Data Structures
The following materials are derived from the Data Structures lecture. The video lecture is included at the bottom of the document.
- In programming we have the concept of reusable data structures which can be used to build applications
- These can be used in order to build larger systems (e.g. Inventory Systems, AI Navigation etc)
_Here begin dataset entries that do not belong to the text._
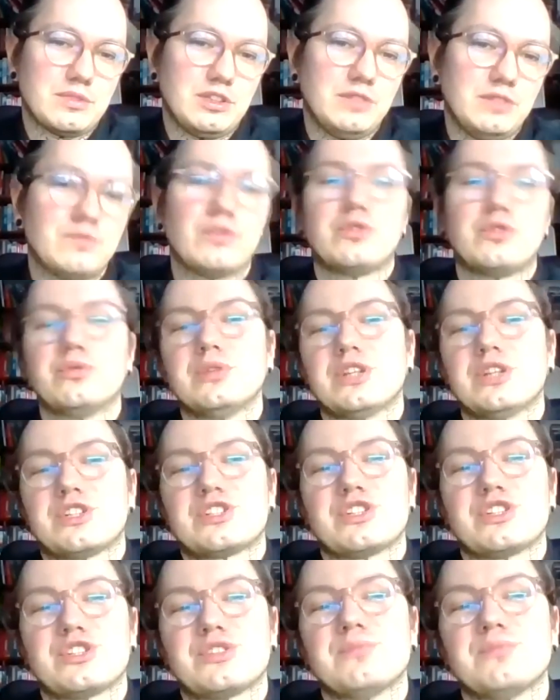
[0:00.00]
i w ogóle,
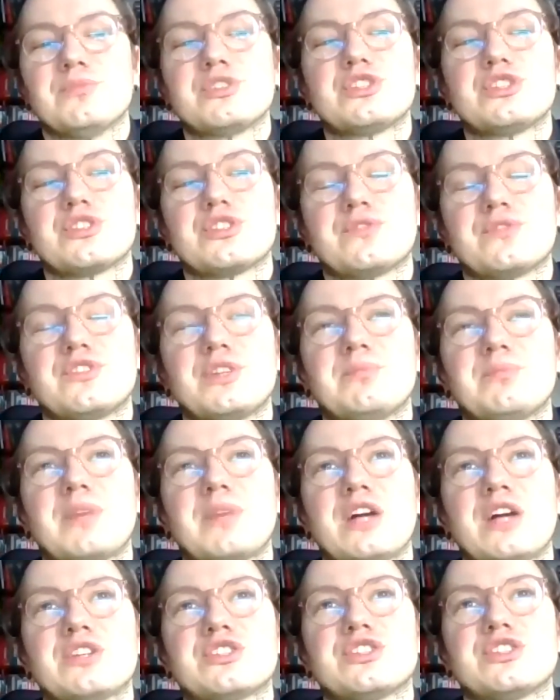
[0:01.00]
czy, czy myślisz, że w tej
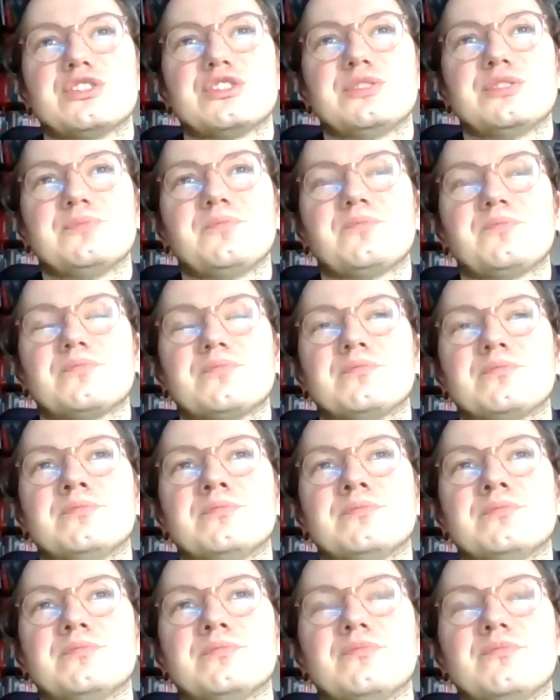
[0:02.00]
branży mm,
- Most programming languages have these built in
- Before writing any system you should always examine these data structures and pick the appropriate one for your Use Case
Big ‘O’ Notation
“Measuring programming progress by lines of code is like measuring aircraft building progress by weight.” Bill Gates
This famous statement highlights How we want to define our code is based on two simple premises: Simplicity and Purpose.
What is Big ‘O’?
- The efficiency of an algorithm can be gauged by how long it takes
- This is known as Time Complexity
- Big O Notation is used to describe this
One of the ways to make our code efficient is by optimising the search for data within a data set. Let’s consider how we search a data set of 100 items for a single data point. For example in a data set of 100 items, you are searching for an ‘0’ amongst ‘X’s.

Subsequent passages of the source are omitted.